**Exercise requirements:** Count each line below that has "video" anywhere in it. Answer with the total alone.

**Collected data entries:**
▼
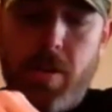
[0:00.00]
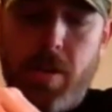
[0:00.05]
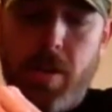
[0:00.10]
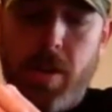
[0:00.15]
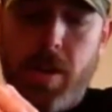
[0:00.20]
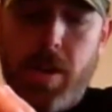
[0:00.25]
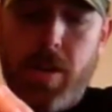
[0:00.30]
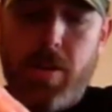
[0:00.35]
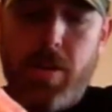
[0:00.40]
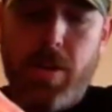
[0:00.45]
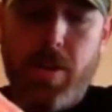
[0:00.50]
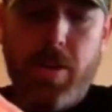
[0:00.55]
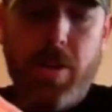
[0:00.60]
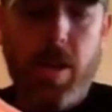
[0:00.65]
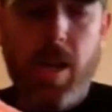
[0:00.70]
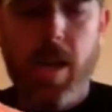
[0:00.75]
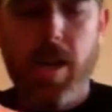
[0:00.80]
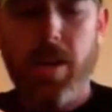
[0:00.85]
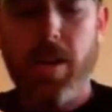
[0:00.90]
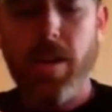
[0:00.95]
it's just
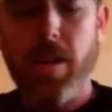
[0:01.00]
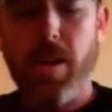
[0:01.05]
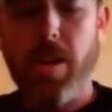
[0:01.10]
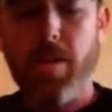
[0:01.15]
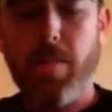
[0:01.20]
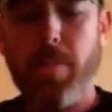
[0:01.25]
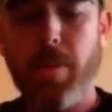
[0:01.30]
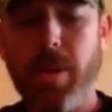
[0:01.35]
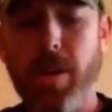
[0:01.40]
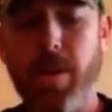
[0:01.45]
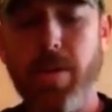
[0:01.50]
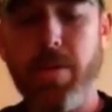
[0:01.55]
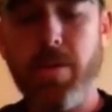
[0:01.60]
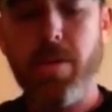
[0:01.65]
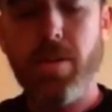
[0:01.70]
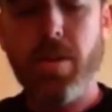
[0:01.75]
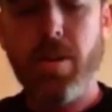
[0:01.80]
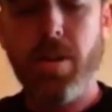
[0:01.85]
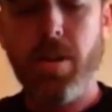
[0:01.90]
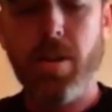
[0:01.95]
like the other pieces.
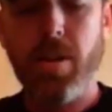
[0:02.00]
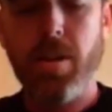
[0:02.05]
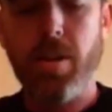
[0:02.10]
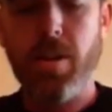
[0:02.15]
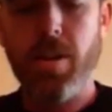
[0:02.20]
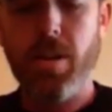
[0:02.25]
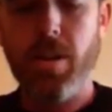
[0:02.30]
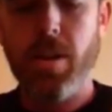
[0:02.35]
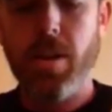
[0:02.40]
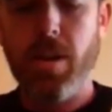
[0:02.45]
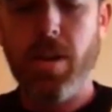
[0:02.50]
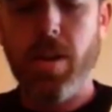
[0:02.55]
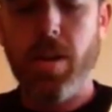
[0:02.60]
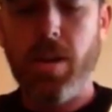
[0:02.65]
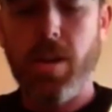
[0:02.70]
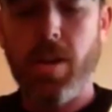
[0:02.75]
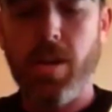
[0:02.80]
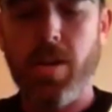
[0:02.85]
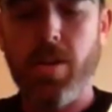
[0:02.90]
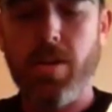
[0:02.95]

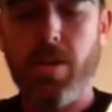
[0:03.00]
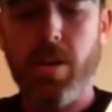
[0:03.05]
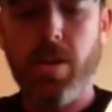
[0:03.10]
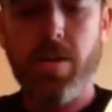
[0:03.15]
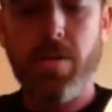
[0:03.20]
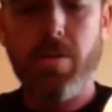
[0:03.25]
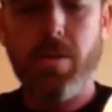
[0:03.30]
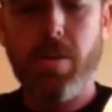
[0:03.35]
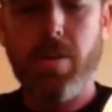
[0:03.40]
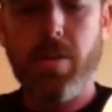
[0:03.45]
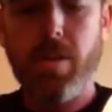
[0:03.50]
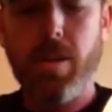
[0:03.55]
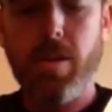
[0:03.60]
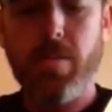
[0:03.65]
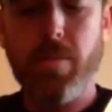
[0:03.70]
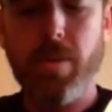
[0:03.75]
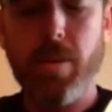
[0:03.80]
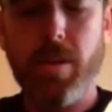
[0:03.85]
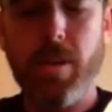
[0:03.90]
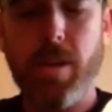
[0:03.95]
You just hold this
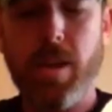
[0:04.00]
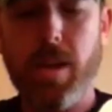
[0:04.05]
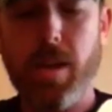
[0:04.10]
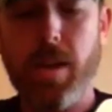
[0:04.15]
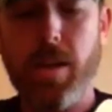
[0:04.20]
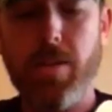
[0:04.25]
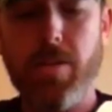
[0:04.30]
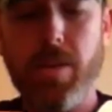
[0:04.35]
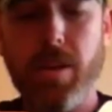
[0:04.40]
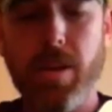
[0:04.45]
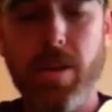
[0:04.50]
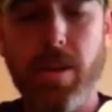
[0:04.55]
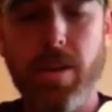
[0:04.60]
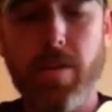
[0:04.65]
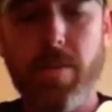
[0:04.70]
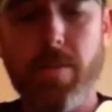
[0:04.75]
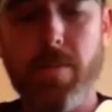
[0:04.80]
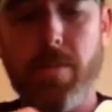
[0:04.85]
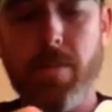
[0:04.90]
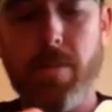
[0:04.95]
up there like it's right here.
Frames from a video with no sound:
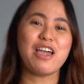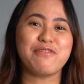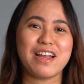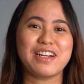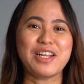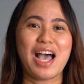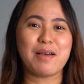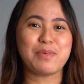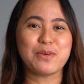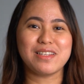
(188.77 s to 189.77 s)
I'm very
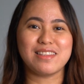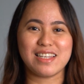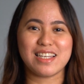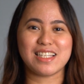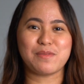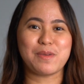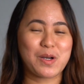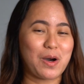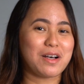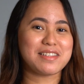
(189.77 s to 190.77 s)
happy with this
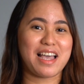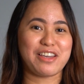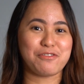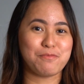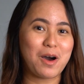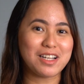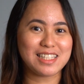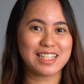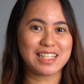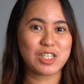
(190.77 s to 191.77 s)
because I've
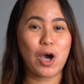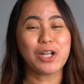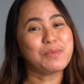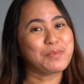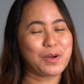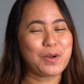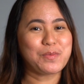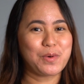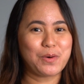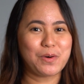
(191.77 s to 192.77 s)
bought it on
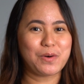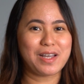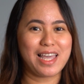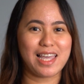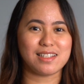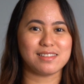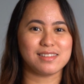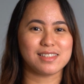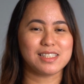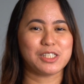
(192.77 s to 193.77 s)
promo and
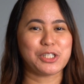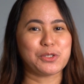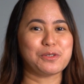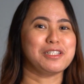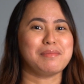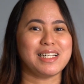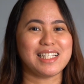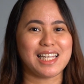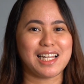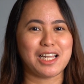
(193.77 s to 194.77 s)
you know naman,
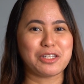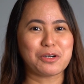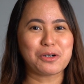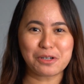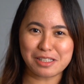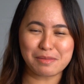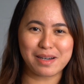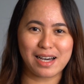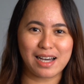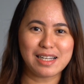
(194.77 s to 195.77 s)
kilala niyo ako, di
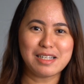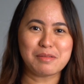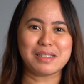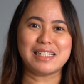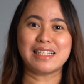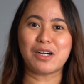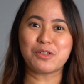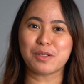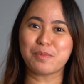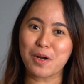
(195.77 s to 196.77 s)
ba? Mahilig ako
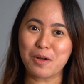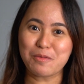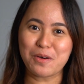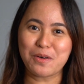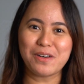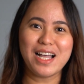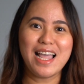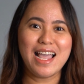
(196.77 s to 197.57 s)
sa promo.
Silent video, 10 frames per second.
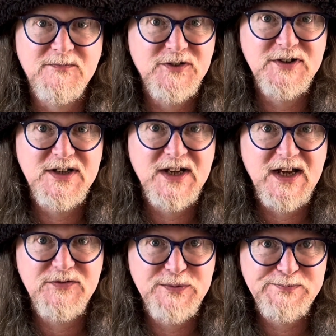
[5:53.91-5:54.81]
for
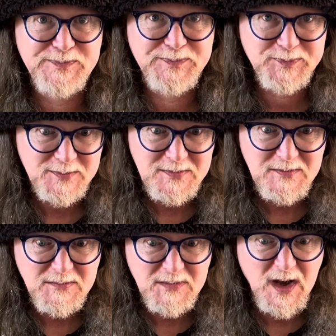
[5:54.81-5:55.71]
David.
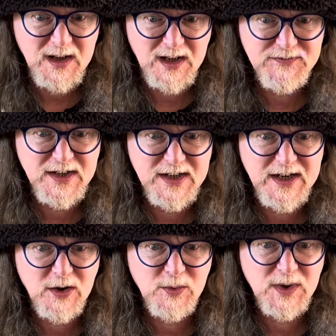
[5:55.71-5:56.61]
I love The
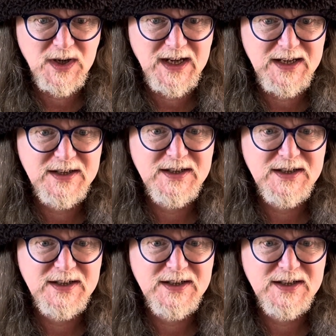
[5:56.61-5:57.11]
Narrow Way.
▲
**Task solution:** 2